David Toplas, chief executive of Mill Group Residential, said, "Mill Residential REIT will add further value to its portfolio through development and refurbishment, and offer its shareholders a tax-efficient, affordable and, when listed, more liquid alternative to owning a self-managed, buy-to-let property."
Landlords: swap property for shares
As well as arranging an IPO, Mill Residential aims to expand rapidly by buying portfolios of buy-to-let residential properties directly from established landlords, whether individuals or limited companies.
By selling to Mill Residential, British landlords can swap their directly owned bricks and mortar to Mill Residential for shares in the trust. Alternatively, investors can sell their existing properties and invest the proceeds into the trust's shares.
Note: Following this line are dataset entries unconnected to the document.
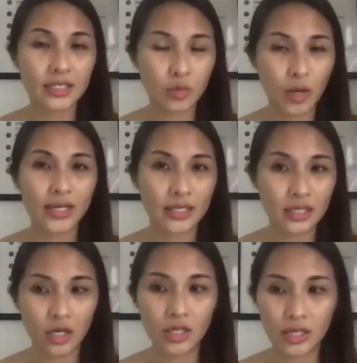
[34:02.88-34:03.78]
what is
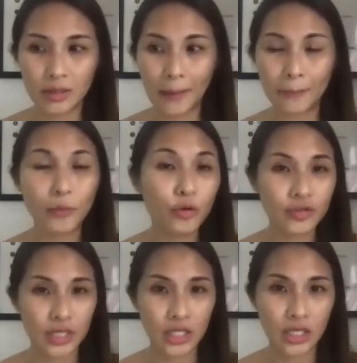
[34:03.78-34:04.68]
gonna like move
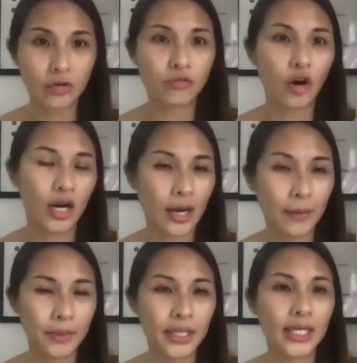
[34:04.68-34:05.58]
the needle for our
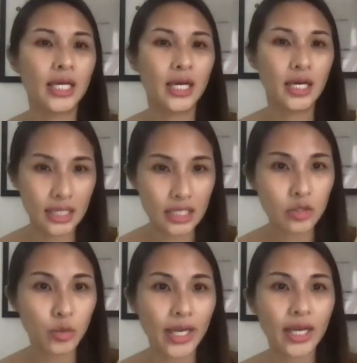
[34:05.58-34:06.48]
company
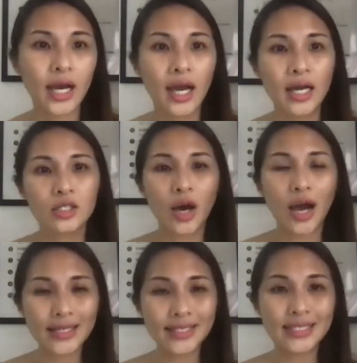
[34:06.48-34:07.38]
this week. So
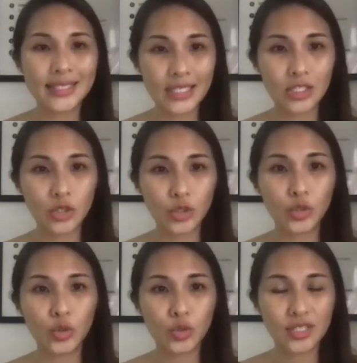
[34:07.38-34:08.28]
I just need
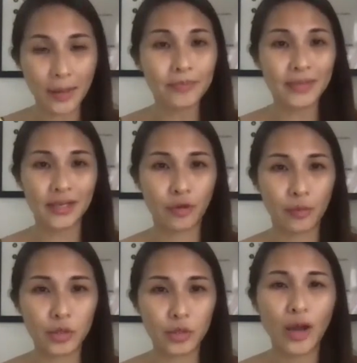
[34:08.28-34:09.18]
something
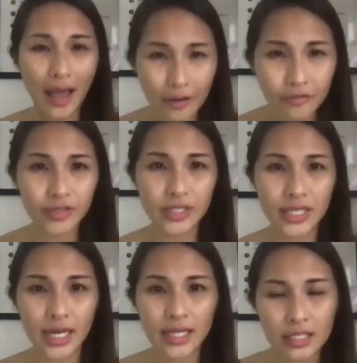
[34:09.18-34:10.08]
from you every
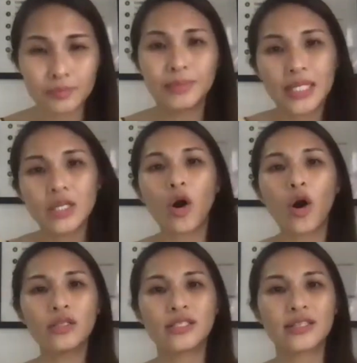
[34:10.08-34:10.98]
day that's
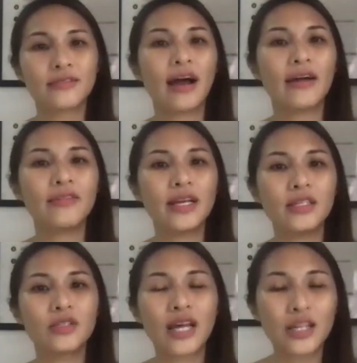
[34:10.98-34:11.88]
beyond surviving,
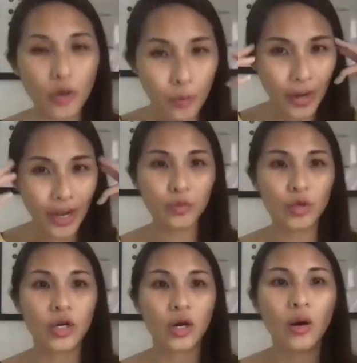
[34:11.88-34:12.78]
so that your brain
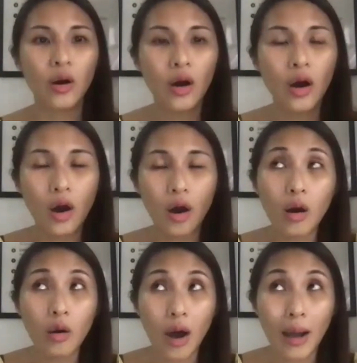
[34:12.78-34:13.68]
would go,
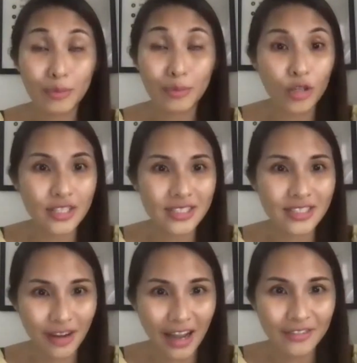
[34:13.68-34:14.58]
oh, I'm not just
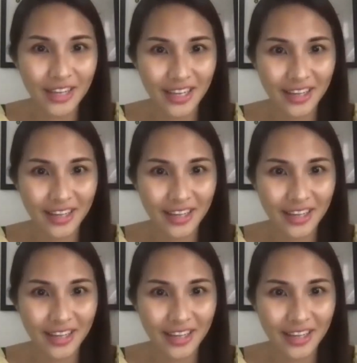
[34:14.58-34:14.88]
surviving.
Of course, selling properties other than your main residence often produces sizeable capital gains, on which Capital Gains Tax (CGT) may be payable. CGT rates are 18% for basic-rate taxpayers and 28% for higher-rate and additional-rate taxpayers. However, each person has a nil-rate band for CGT of £11,000 this tax year, which lessens this tax bill.
What's more, a big CGT bill could be offset by transferring the REIT shares into a SIPP as contributions to pensions, including SIPPs, attract tax relief at your highest rate.
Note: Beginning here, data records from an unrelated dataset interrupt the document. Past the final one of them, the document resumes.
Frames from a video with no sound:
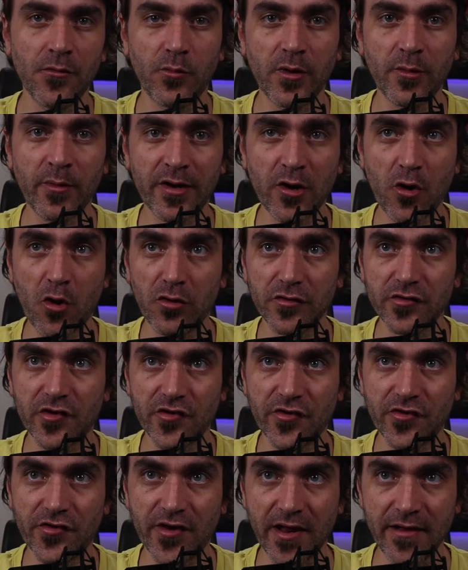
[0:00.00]
We want to hold
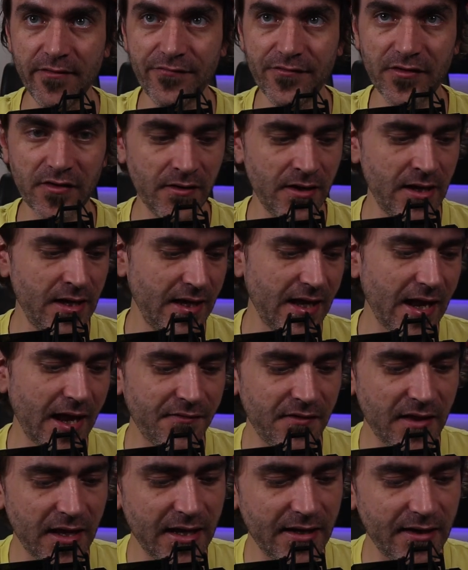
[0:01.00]
shift,
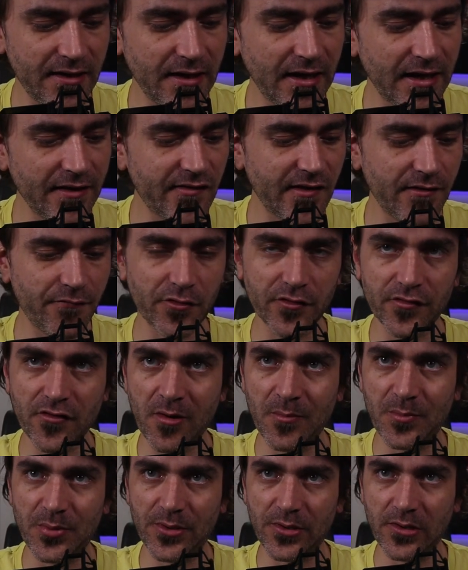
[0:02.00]
and then let's say, for
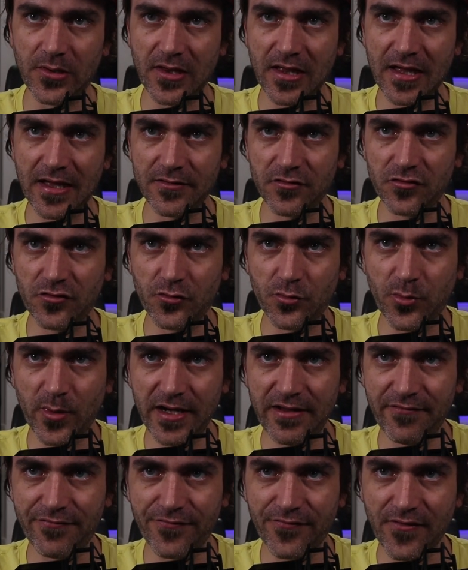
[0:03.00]
example,
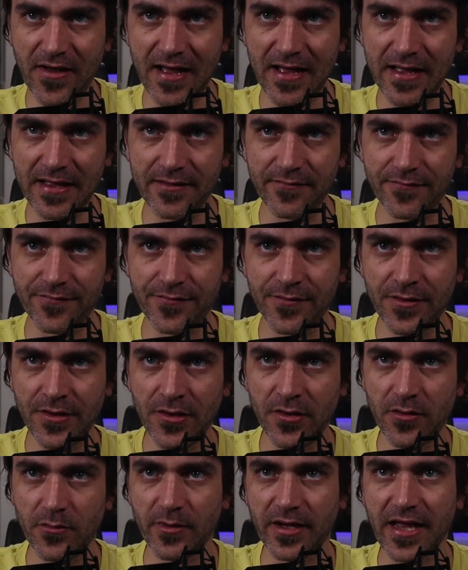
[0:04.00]
25,
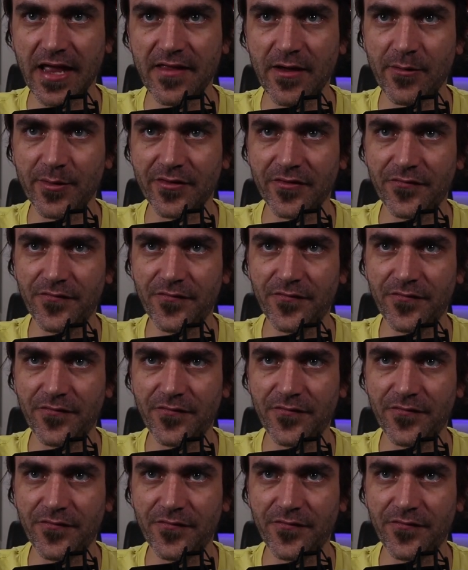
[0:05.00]
okay, that was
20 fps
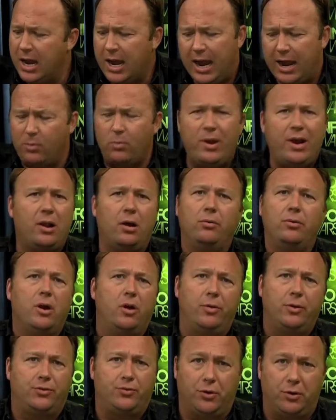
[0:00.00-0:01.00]
And we don't know
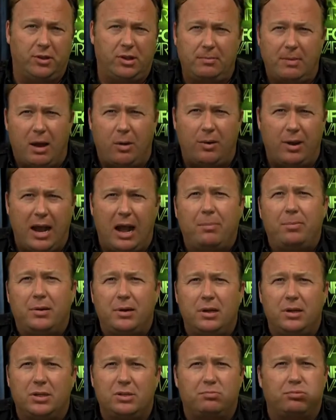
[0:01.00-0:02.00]
the truth about what happened
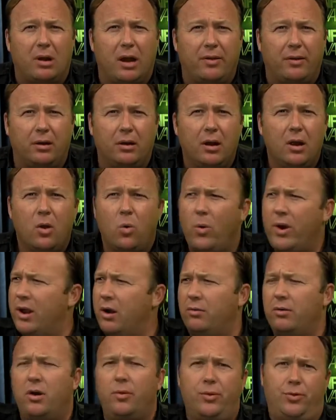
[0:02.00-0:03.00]
to his brother. We
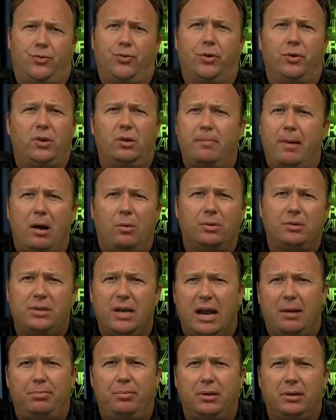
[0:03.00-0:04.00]
don't know the truth about what's
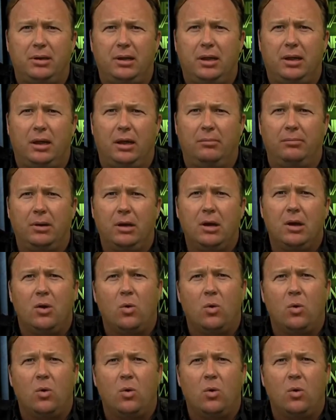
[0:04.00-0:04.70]
happening to him.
For basic-rate taxpayers, your SIPP manager will automatically claim 20% tax relief on your contributions. This boosts, say, an £80 contribution to £100. Higher-rate taxpayers can claim extra relief through their tax returns, potentially reducing the cost of a £100 pension contribution to as little as £55.
In a nutshell, landlords can cash out their properties and then transfer these proceeds (either as cash or REIT shares) into SIPPs, generating tax relief on these contributions. The proceeds can then grow tax-free inside this tax shelter, rolling up tax-free dividends and capital gains over the years ahead.
Landlords who own buy-to-let properties via limited companies can avoid the usual corporation tax of 20% charged on capital gains by exchanging their company shares for trust shares. These share swaps do not trigger CGT, so landlords can defer this tax bill until they later sell their REIT shares. In addition, since there is no CGT to pay on share exchanges, the trust will pay 'above market value' for limited companies acquired through such swaps.
What about the drawbacks?
If you are a landlord with multiple properties, the net value of your portfolio could be in the hundreds of thousands - or even millions - of pounds. As UK residents can put a maximum of £40,000 a year of taxable income into pensions, this creates a problem.
Nevertheless, would-be landlords looking to sell out to Mill Residential can gain extra tax relief by 'carrying forward' previous years' unused pension allowances. Also, property portfolios jointly owned by spouses allow both partners to contribute to their own SIPPs. So it is possible to boost each partner's contribution to a SIPP to as much as £190,000 in a single tax year.
Of course, by swapping your portfolio of properties for shares in this REIT, you hand over ownership of these particular buildings to Mill Residential. In return, you get shares with exposure to a much larger and more diverse property portfolio, but one that may produce inferior future returns than your existing physical holdings.
Conversely, owning shares in this REIT means you can sell out gradually and as you wish. This makes it much easier to reduce your exposure to the property market, without the burden of selling properties one by one. Similarly, swapping property for REIT shares means you give up the chores of managing and letting properties, but remember that SIPP and REIT costs will eat into your yearly returns.
This exercise is not one for landlords to undertake lightly. But if you're looking to get out of the buy-to-let market, retire or grab some serious tax breaks, this REIT may be well worth investigating.